The full set of entries is to be printed exactly, with pictures excluded.

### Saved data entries
_ _ _ _
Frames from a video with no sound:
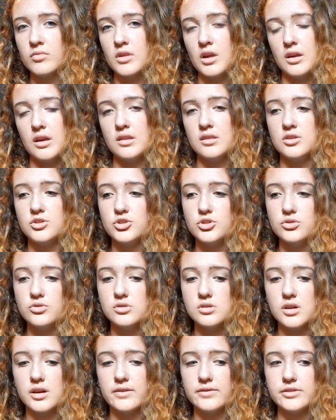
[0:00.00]
and the shoes,
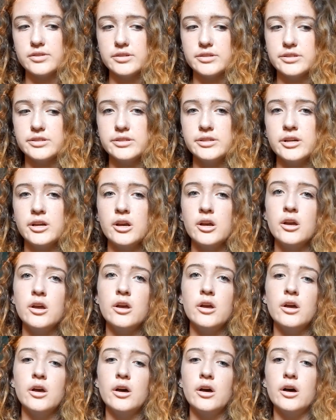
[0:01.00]
obviously.
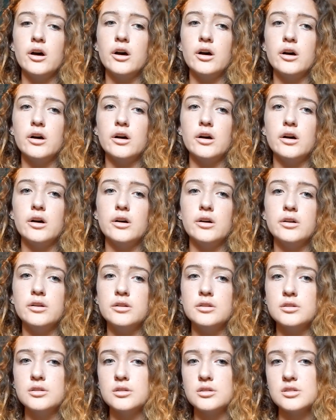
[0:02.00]

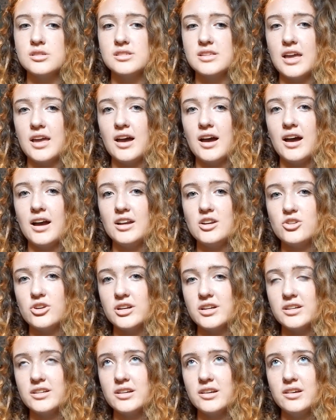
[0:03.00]
Stay
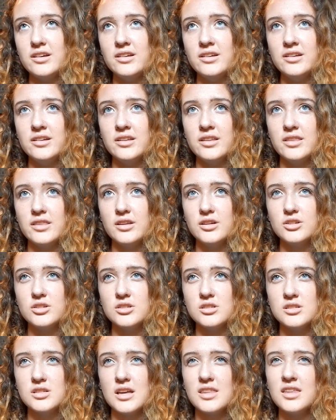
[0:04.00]
hydrated.
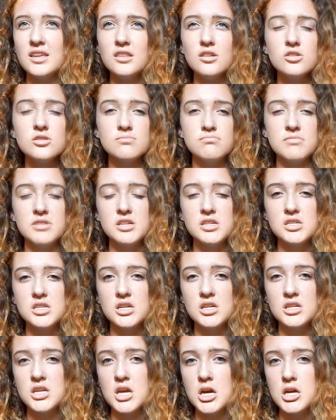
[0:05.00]
I think there's
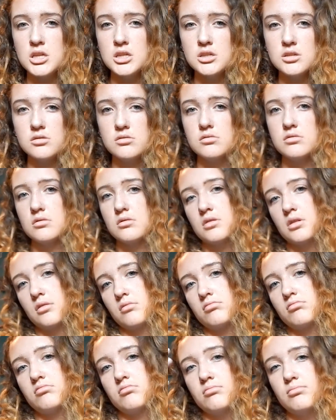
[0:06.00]
misting tents, so like,
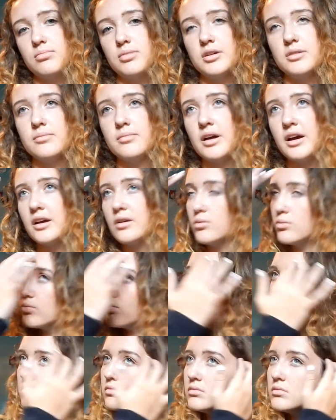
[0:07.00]
but my
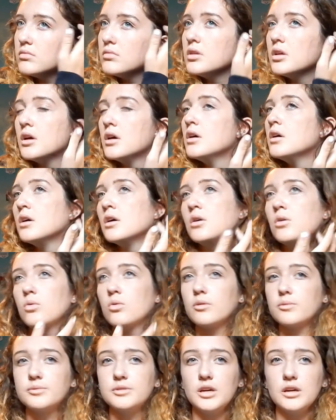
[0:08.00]

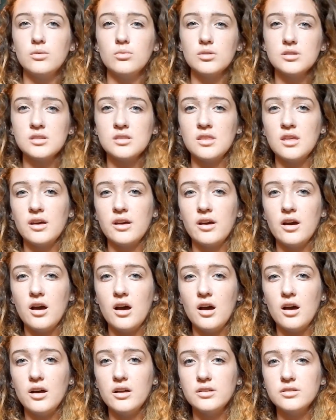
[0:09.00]
work date wasn't that
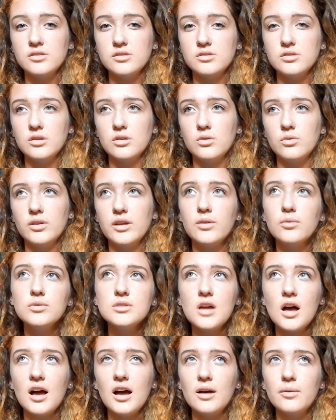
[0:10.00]
hot, so like, it was
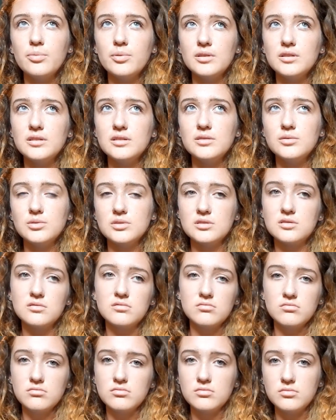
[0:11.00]
hot, but it was
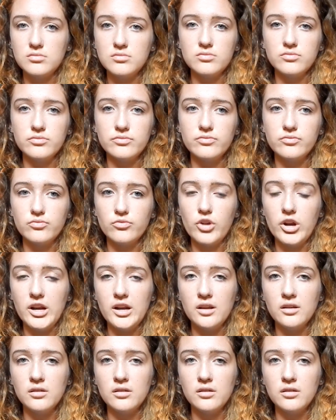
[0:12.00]
rainy,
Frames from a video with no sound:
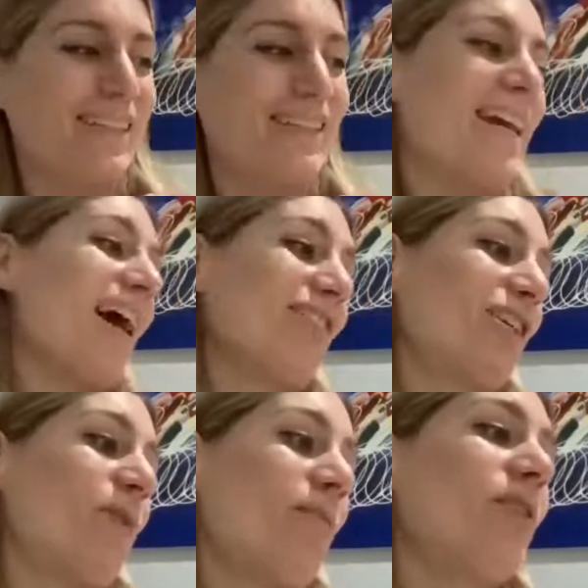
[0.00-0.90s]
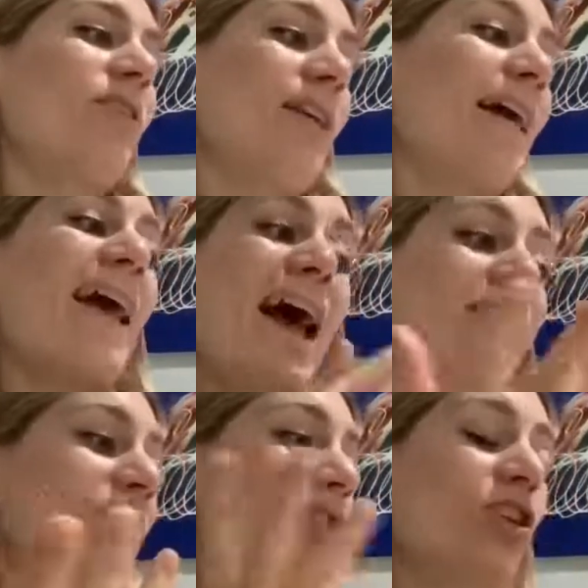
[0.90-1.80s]
yeah, so I would
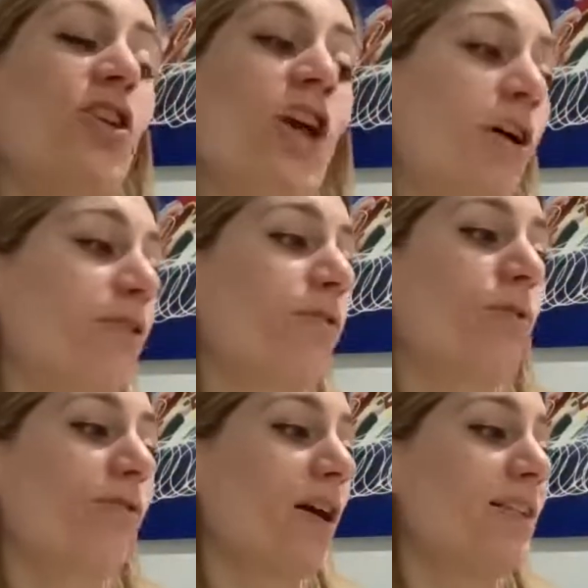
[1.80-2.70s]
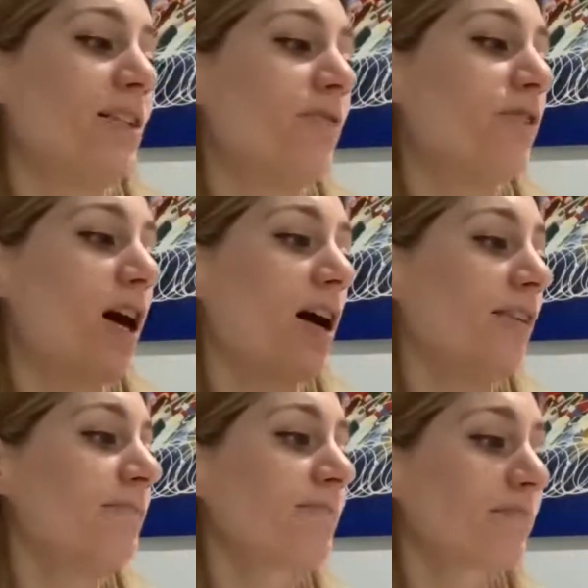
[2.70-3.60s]
again go through all the advice that you've
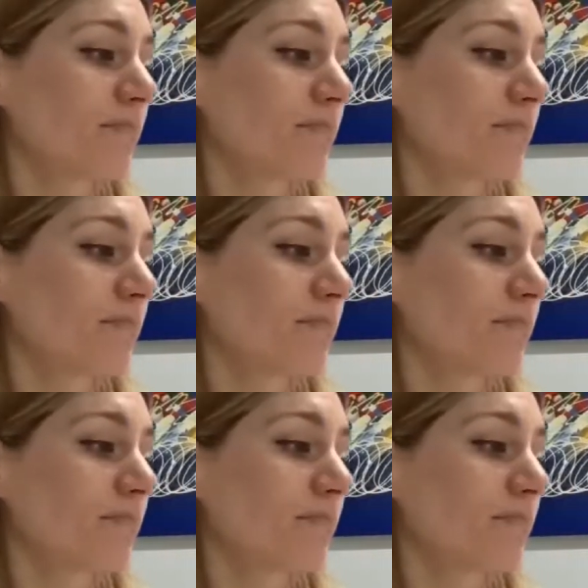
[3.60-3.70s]
done.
_ _ _ _
### ANSWER
Frames from a video with no sound:
[0:00.00]
and the shoes,
[0:01.00]
obviously.
[0:02.00]

[0:03.00]
Stay
[0:04.00]
hydrated.
[0:05.00]
I think there's
[0:06.00]
misting tents, so like,
[0:07.00]
but my
[0:08.00]

[0:09.00]
work date wasn't that
[0:10.00]
hot, so like, it was
[0:11.00]
hot, but it was
[0:12.00]
rainy,
Frames from a video with no sound:
[0.00-0.90s]
[0.90-1.80s]
yeah, so I would
[1.80-2.70s]
[2.70-3.60s]
again go through all the advice that you've
[3.60-3.70s]
done.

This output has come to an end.